CAMEL-21438: Fix six flaky tests and missing aarch64 image for TensorFlow Serving by ammachado · Pull Request #23927 · apache/camel

ammachado · 2026-06-11T03:48:17Z

Description

Fix six test reliability issues:

1. DefaultConsumerBridgeErrorHandlerContinuedTest (flaky assertion)
The test asserted mock:result would receive zero messages when continued(true) is set on the error handler. In practice, continued(true) causes the exchange to continue through the main route after error handling, so mock:result does receive at least one message. Changed the expectation to expectedMinimumMessageCount(1).

2. SimpleLRUCacheTest (race condition after concurrent puts)
After the concurrent-put latch completed, the test immediately asserted cache size and eviction counter. The eviction listener callback can fire asynchronously, causing intermittent failures. Wrapped the post-latch assertions in Awaitility.await().atMost(10, TimeUnit.SECONDS).untilAsserted(...) so the assertions wait for the eviction to settle.

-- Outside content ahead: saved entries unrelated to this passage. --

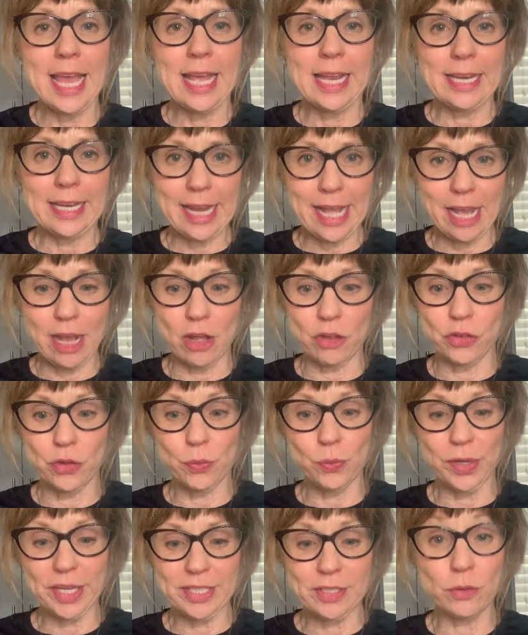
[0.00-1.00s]
Now, the
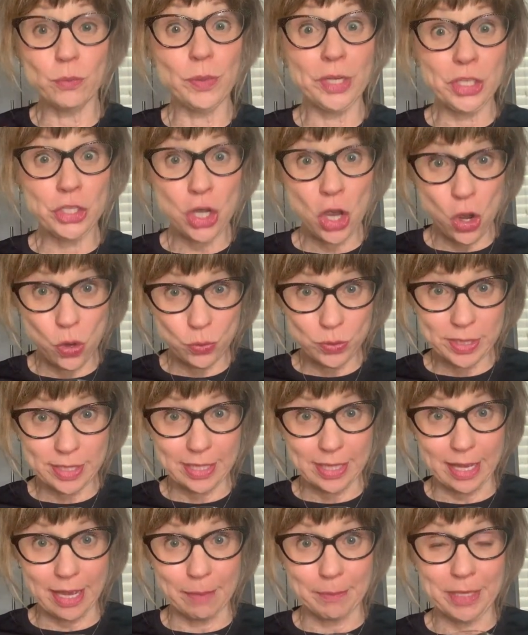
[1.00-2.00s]
reason we toast
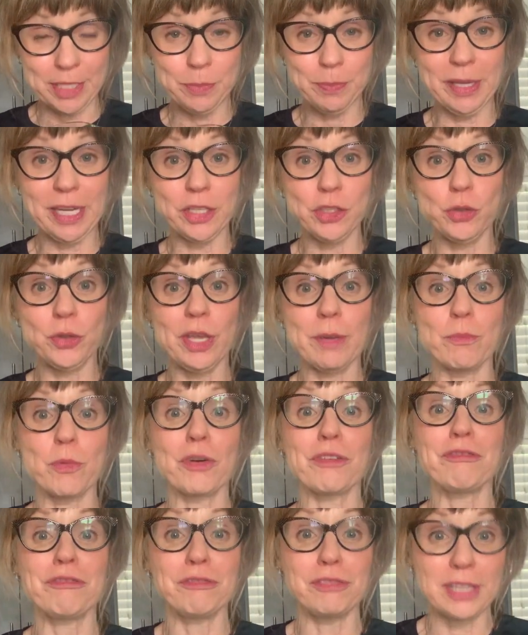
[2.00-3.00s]
them is because you get more
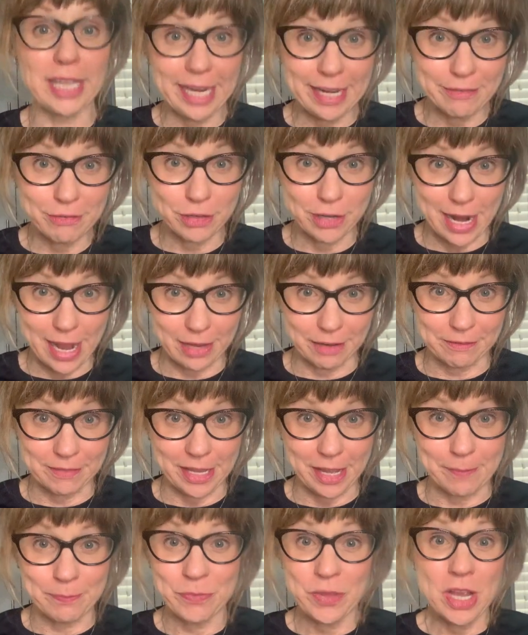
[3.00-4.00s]
flavor out of
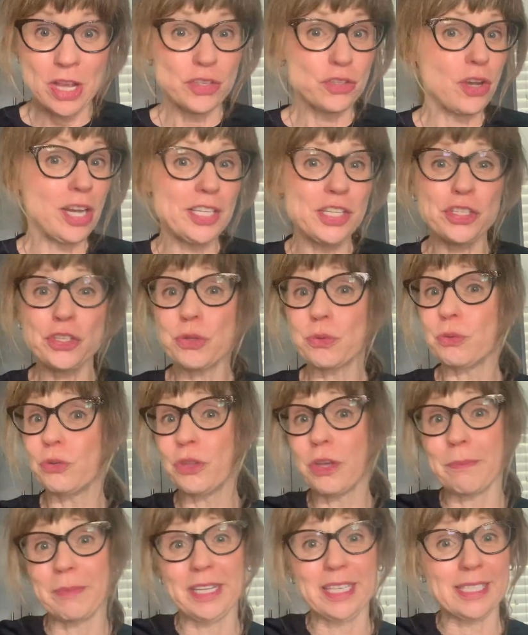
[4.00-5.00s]
them. So I just threw
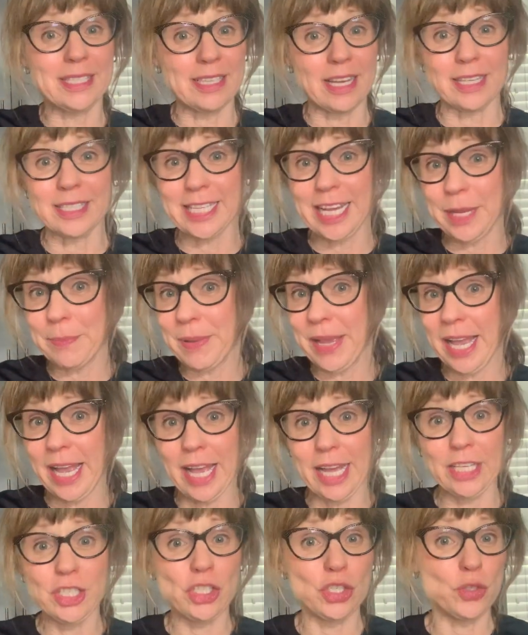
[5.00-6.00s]
them in a saute
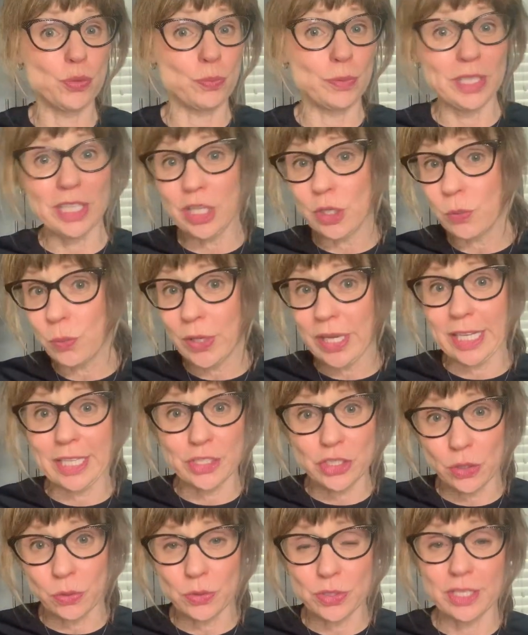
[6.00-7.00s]
pan, just really quick, and
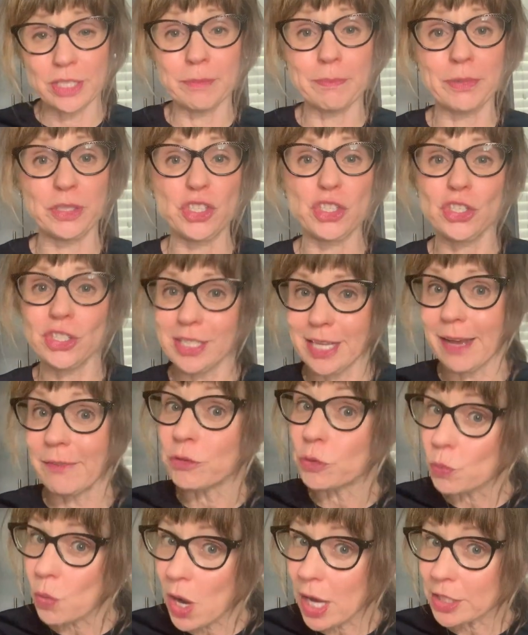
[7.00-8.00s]
toast them, but you just have
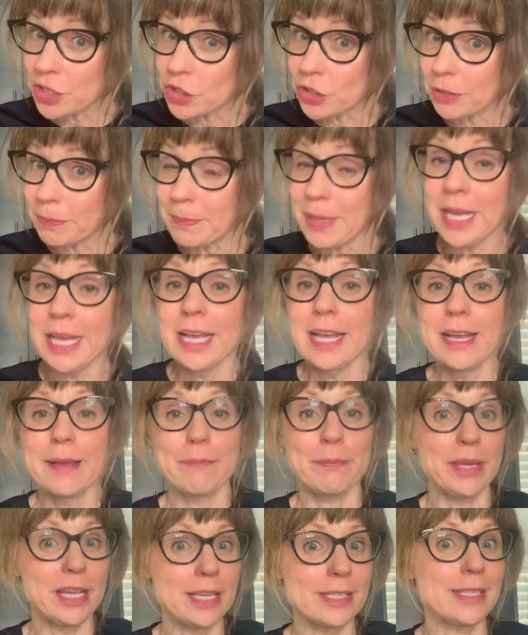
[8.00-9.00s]
to watch them
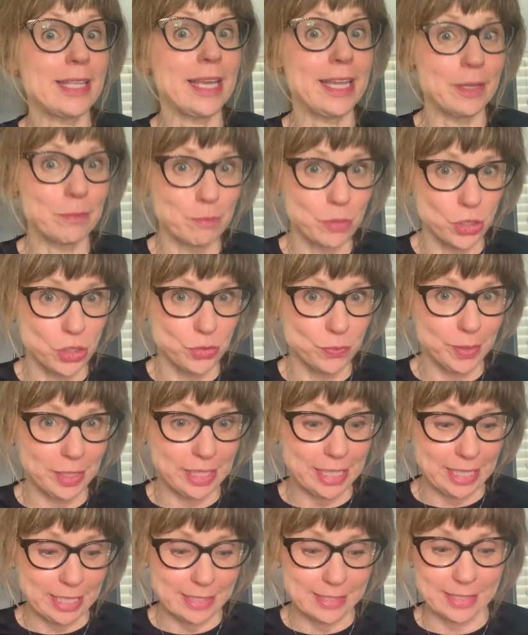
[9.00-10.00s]
because they can burn
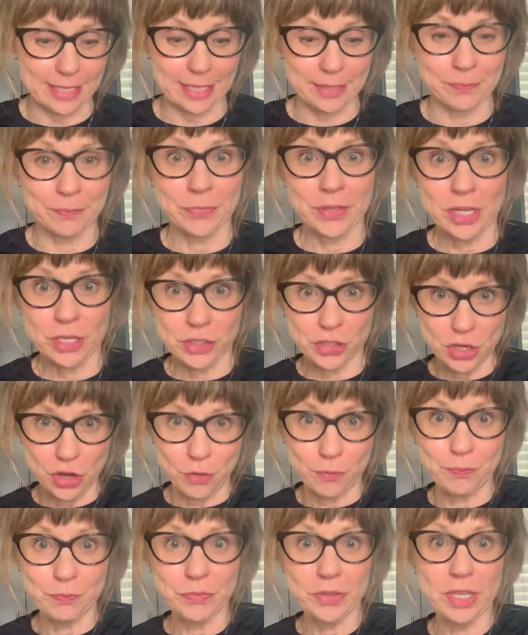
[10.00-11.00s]
really easy. So
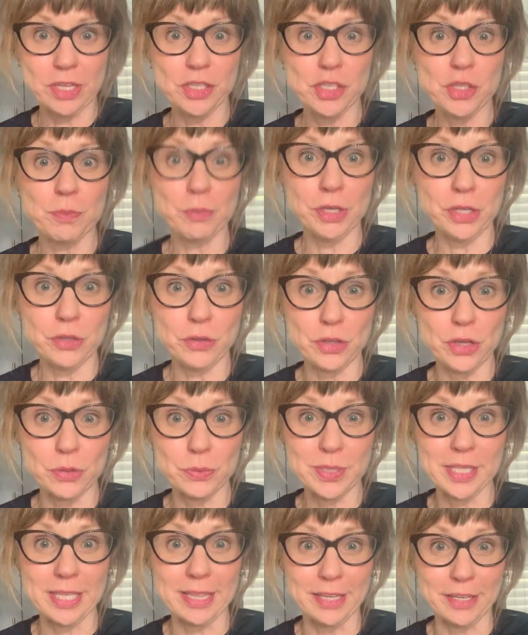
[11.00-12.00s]
gonna sprinkle
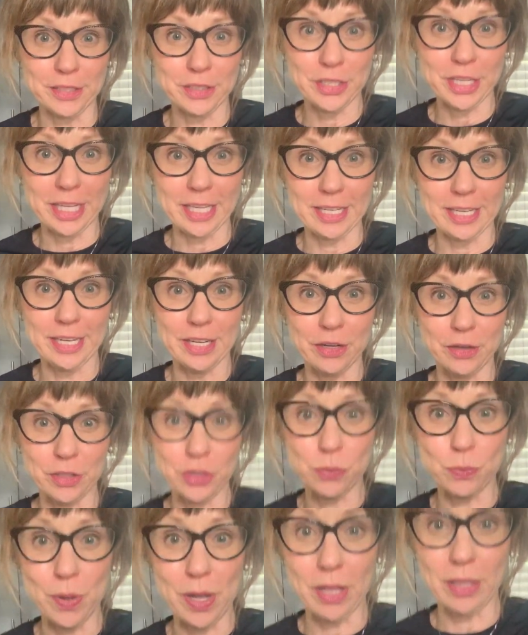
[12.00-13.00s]
those in here as well.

3. TensorFlow Serving test-infra: missing aarch64 image
The bitnami/tensorflow-serving:2.18.0 image on Docker Hub is not available for aarch64. Replaced it with mirror.gcr.io/bitnamilegacy/tensorflow-serving:2.19.1, which is available on the Google mirror registry for that architecture, consistent with the project's preference for mirror.gcr.io over Docker Hub.

4. FileSortByExpressionTest, FileSortByNestedExpressionTest, FileSortByIgnoreCaseExpressionTest (mock expectation race)
MockEndpoint.expectedBodiesReceived() must be called before routes start delivering messages. With initialDelay=0, the file consumer fires on a background thread as soon as addRoutes() returns. If messages arrive before expectedBodiesReceived() is called, expectedBodyValues is still null so performAssertions() never populates actualBodyValues, causing body order assertions to compare each expected value against null.

Fix: move getMockEndpoint() and expectedBodiesReceived() before context.addRoutes() in all three test classes. Also removed no-op context.start() calls that widened the race window. The @DisabledOnOs(ppc64le) guard on FileSortByIgnoreCaseExpressionTest is retained until ppc64le CI can confirm the fix is sufficient on that platform.

5. FileProducerCharsetUTFtoISOConvertBodyToTest (0-byte file race + cleanup masking)
Two issues remained after two prior fixes (CAMEL-18608):

@BeforeEach writeTestData() runs after the superclass setUp() starts the context and route. With initialDelay=0 the consumer polls every 10 ms. A poll landing between Files.newOutputStream() (creates a 0-byte file) and fos.close() picks up an empty file, producing 0-byte output and causing the size assertion to never be satisfied.
Fix: write to a .tmp file first then atomically rename via Files.move(..., ATOMIC_MOVE). The consumer's fileName filter ignores the .tmp file and only ever sees the fully-written target.
@AfterEach used Files.delete() instead of Files.deleteIfExists(): if the test fails before the output file is created, cleanup also throws, masking the original failure with a misleading "cannot run due to an error cleaning up" message.
Fix: switch to Files.deleteIfExists().

6. QueueProducerQoSTest (ANYCAST/MULTICAST mismatch + zero-timeout mock assertion)
Two issues caused non-deterministic failures:

The expiry route consumed from sjms:topic:ExpiryQueue but Artemis routes expired messages to an ANYCAST address. A JMS Topic consumer creates a MULTICAST subscription, which does not receive ANYCAST messages. Whether the test passed depended on which subscriber created the ExpiryQueue address first. Fixed by switching to sjms:queue:ExpiryQueue.
Both test methods called the static MockEndpoint.assertIsSatisfied(context) which delegates to each mock's own resultWaitTime (defaults to 0). With requestTimeout=500ms and timeToLive=1000ms, the expiry notification arrives after the assertion was already evaluated. Fixed by calling mockExpiredAdvisory.assertIsSatisfied(10_000) with an explicit 10-second timeout.

Target

I checked that the commit is targeting the correct branch (Camel 4 uses the main branch)

Tracking

If this is a large change, bug fix, or code improvement, I checked there is a JIRA issue filed for the change (usually before you start working on it).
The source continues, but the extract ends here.